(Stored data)
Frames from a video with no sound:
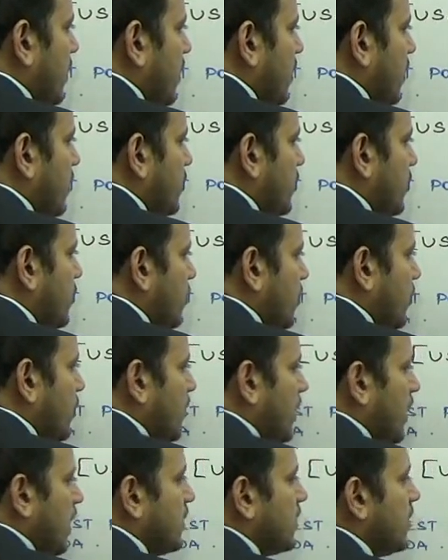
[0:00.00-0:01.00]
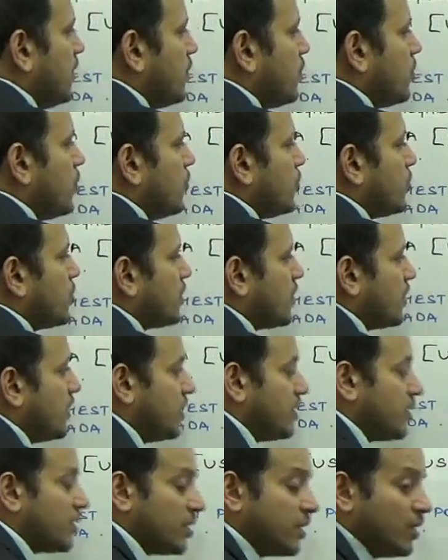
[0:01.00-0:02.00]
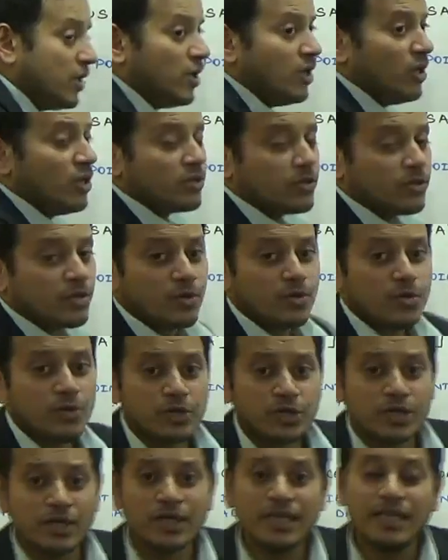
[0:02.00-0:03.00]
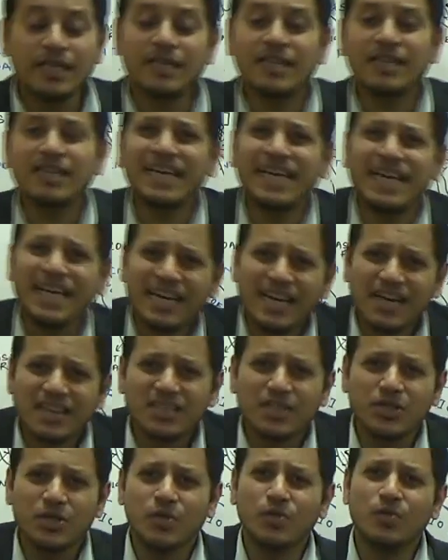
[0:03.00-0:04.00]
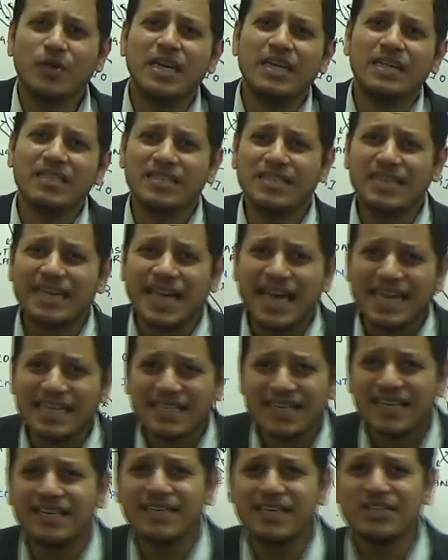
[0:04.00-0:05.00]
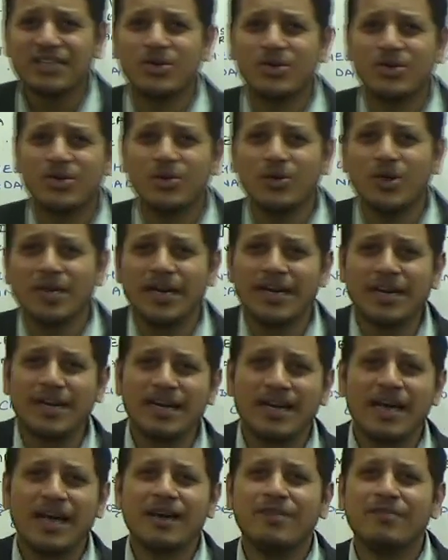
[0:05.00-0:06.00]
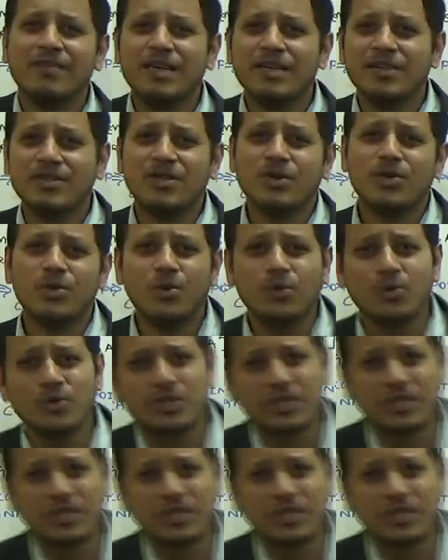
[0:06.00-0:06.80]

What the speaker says: Also known as an Coast Range. So the question here, they can ask you, where is the Cascade Range located and where is the Coast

- [Exercise] Skip all pictures. Copy exactly the lines from the one containing "[0:04.00-0:05.00]" through the end of the records, both ends included.

- [Result of this task]
[0:04.00-0:05.00]
[0:05.00-0:06.00]
[0:06.00-0:06.80]

What the speaker says: Also known as an Coast Range. So the question here, they can ask you, where is the Cascade Range located and where is the Coast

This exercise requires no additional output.